NHS boards across Scotland must meet stringent new data security protocols designed to protect patient privacy.

Health Secretary Nicola Sturgeon has accepted in full all national recommendations made today in a report compiled by NHS Quality Improvement Scotland following the discovery of patient records at the disused Strathmartine Hospital in Tayside.

The recommendations include:

  • Disused buildings should not be used for the storage of any health records or personal identifiable information
  • All information held on patients should be stored in their formal health records; if information is no longer needed it should be disposed of
  • New national protocols for NHS site decommissioning and disposal, bringing together estates and information management staff
  • Annual property transactions returns should be used to confirm that any surplus buildings are properly cleared and closed
  • All NHS staff must be adequately trained in data protection and information management
  • New guidance must be developed on the management of patient-identifiable information held by clinical staff who retire or leave their post.

Ms Sturgeon said:

"Although this was an isolated incident, breaches of data security should not be happening at all.

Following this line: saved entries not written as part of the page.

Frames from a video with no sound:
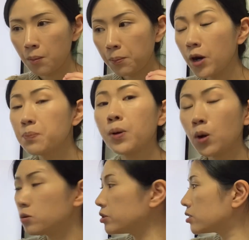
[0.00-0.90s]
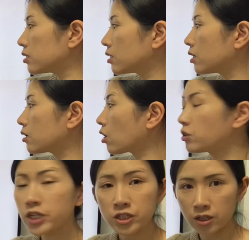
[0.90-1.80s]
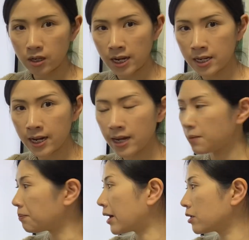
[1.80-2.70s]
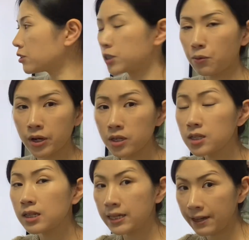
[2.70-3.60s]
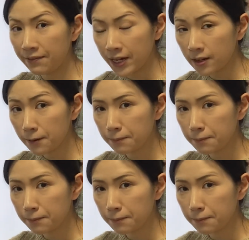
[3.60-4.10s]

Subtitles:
purposed condition indicated by the gerund living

"Patients deserve to know that their right to confidentiality will be protected by the people who care for their health.

"That means some rules need to be tightened and, just as importantly, that NHS staff need to be aware of exactly what their responsibilities are when it comes to information that can identify patients.

"This Government is accepting NHS QIS's recommendations in full, and can assure patients that work is already underway to take these forward and ensure the security of all our health information."

The investigation was carried out by NHS QIS at the request of the Health Secretary and NHS Scotland's Chief Executive Kevin Woods. A number of local recommendations are also made to NHS Tayside and have been accepted in their entirety.